April 28, 2010 at 4:21 PM  
Blogger Maureen@IslandRoar said...

The hotel looks really nice. And I love the idea of staying in Soho.

April 28, 2010 at 5:49 PM  
Blogger Sydney Shop Girl said...

LPC
Thank you for the reviews!

I like that you've covered a range of budgets and reviewed not just the aesthetics but the feeling of the hotels.

Will store the details for the dream return to NYC. One day.

SSG xxx

April 28, 2010 at 7:35 PM  
Blogger Imogen Lamport, AICI CIP said...

Loving the fuchsia bed head!

April 29, 2010 at 3:47 AM  
Blogger Belle de Ville said...

Wonderful review, thank you for posting it. I love small hotels like the Crosby but when I travel for business I need to stay in hotels that have actual hotel vaults, not just room safes, and most of these newer hotels don't have them. That leaves me stuck at the old dowager hotels!
One more thing, I'm glad that you suggested a Best Western in Manhattan. When I was living in Genenva in the 1990's and going back to Paris every other weekend, I always stayed at a Best Western hotel in great neighborhood that had just been redone. It was a great business hotel and I was hoping that it would stay under the wire and not get discovered. But it did, and now it's too crowded.

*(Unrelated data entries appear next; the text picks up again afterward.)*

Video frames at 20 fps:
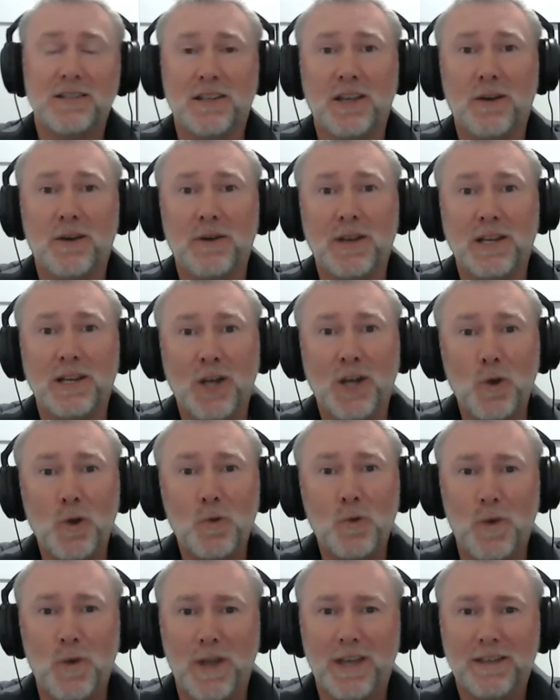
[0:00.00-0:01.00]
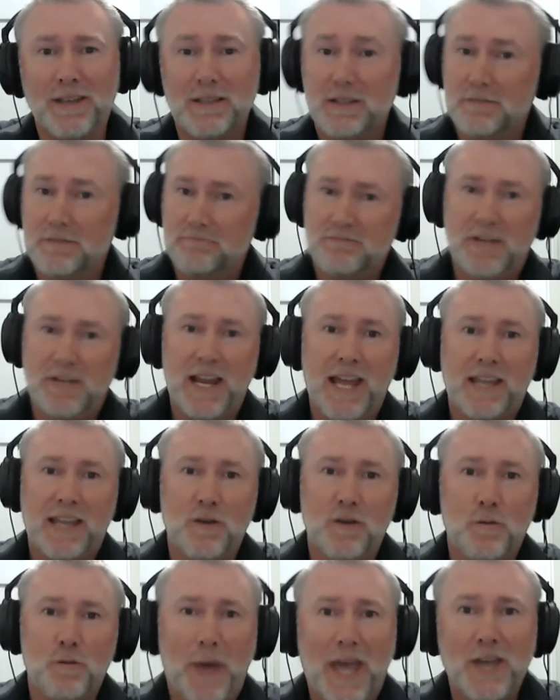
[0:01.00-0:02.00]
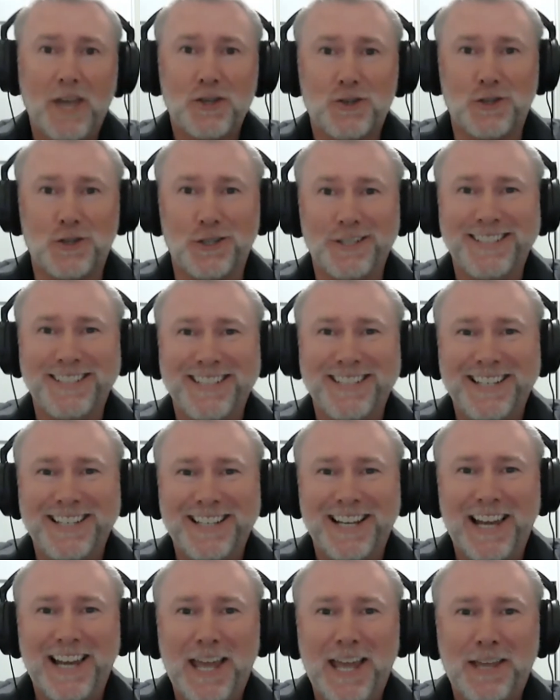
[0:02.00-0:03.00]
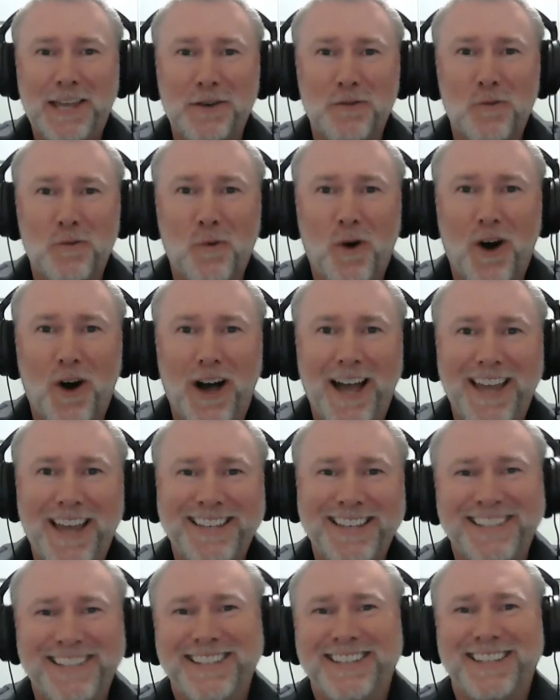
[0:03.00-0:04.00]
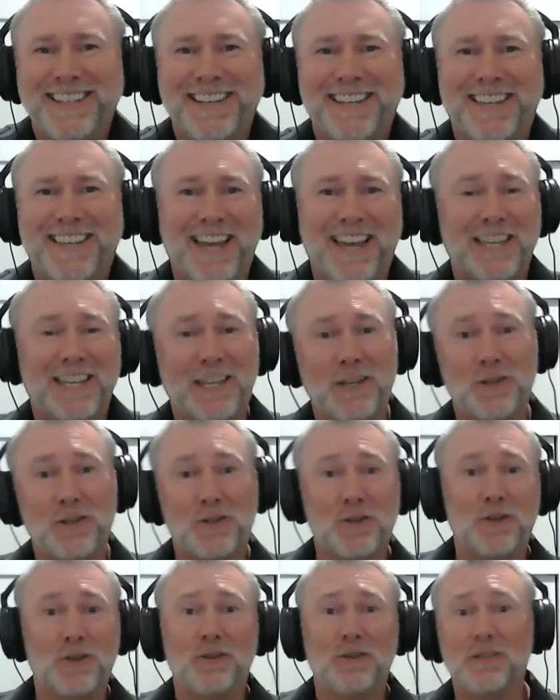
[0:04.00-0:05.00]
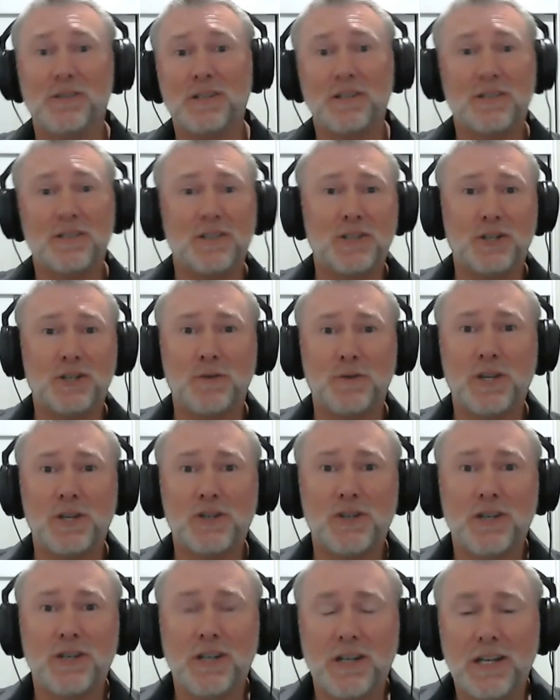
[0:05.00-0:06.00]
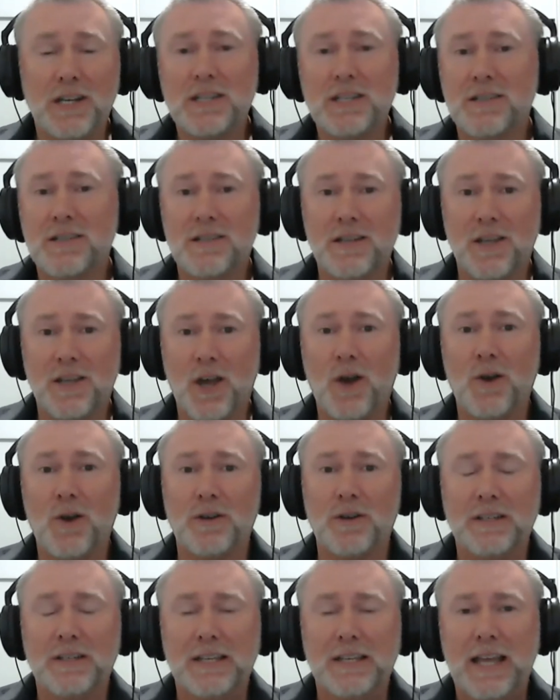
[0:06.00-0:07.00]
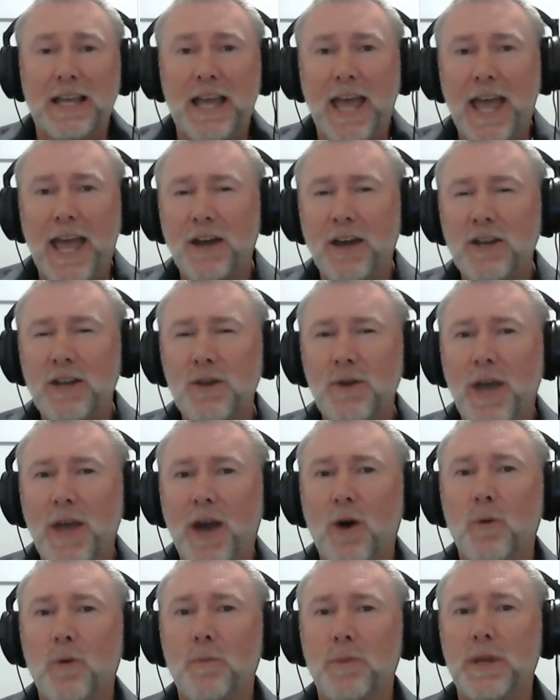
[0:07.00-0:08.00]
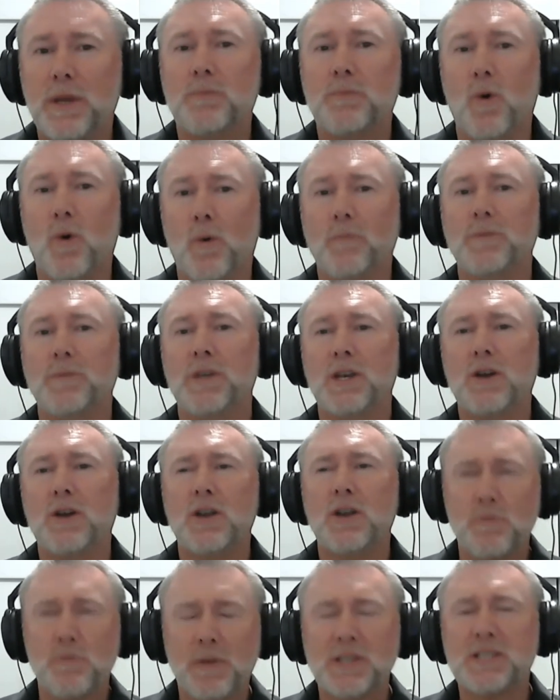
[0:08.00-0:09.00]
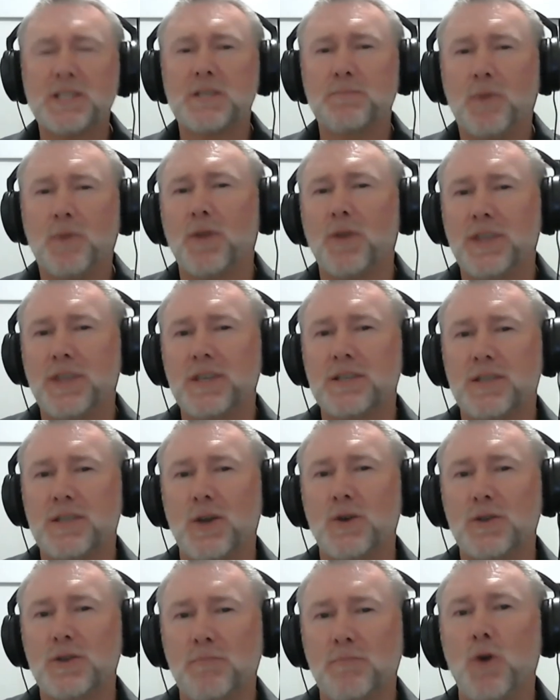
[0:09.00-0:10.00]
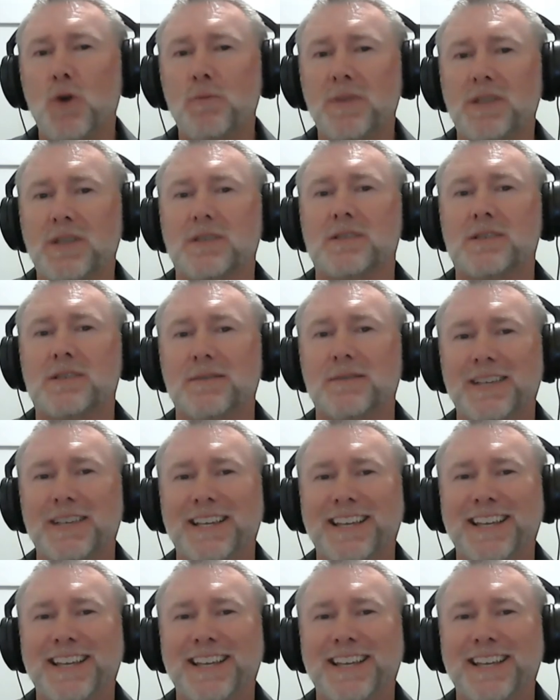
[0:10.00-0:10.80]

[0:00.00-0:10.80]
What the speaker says: and going nowhere, lack of passion, lack of why, it can't get turned into the direction it needs to go. How do you help people? You must spot there's those moments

April 29, 2010 at 7:24 AM  
Blogger rita said...

Thanks for the recommendations! I went to N.Y. for the first time this easter, and can't wait to go back.
All the different neighbourhoods had their own distinct flavor, it was like visiting many countries at the same time!

I'm norwegian and we don't have that diversity here.

Can't wait to go back!

April 29, 2010 at 9:40 AM  
Anonymous Anonymous said...

Hello LPC,

I loved your uncomplicated, healthy and delicious recipes from your past posts. Could you please be so kind to share your spinach and goat cheese omelette recipe? Tank you.

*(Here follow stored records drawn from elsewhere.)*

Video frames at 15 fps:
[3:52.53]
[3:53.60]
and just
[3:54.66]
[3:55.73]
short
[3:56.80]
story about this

April 29, 2010 at 9:42 AM  
Anonymous Anonymous said...

Dear LPC,
What I love about you is that you always notice nice and appreciate nice things around you (both significant and insignificant).

April 29, 2010 at 9:46 AM  
Blogger Miss Cavendish said...

Love the pop of pink on the headboard. It reminds me of the happy feeling I had when I encountered the oversized Vermeer headboards at the Paramount for the first time. Sounds like a lovely visit!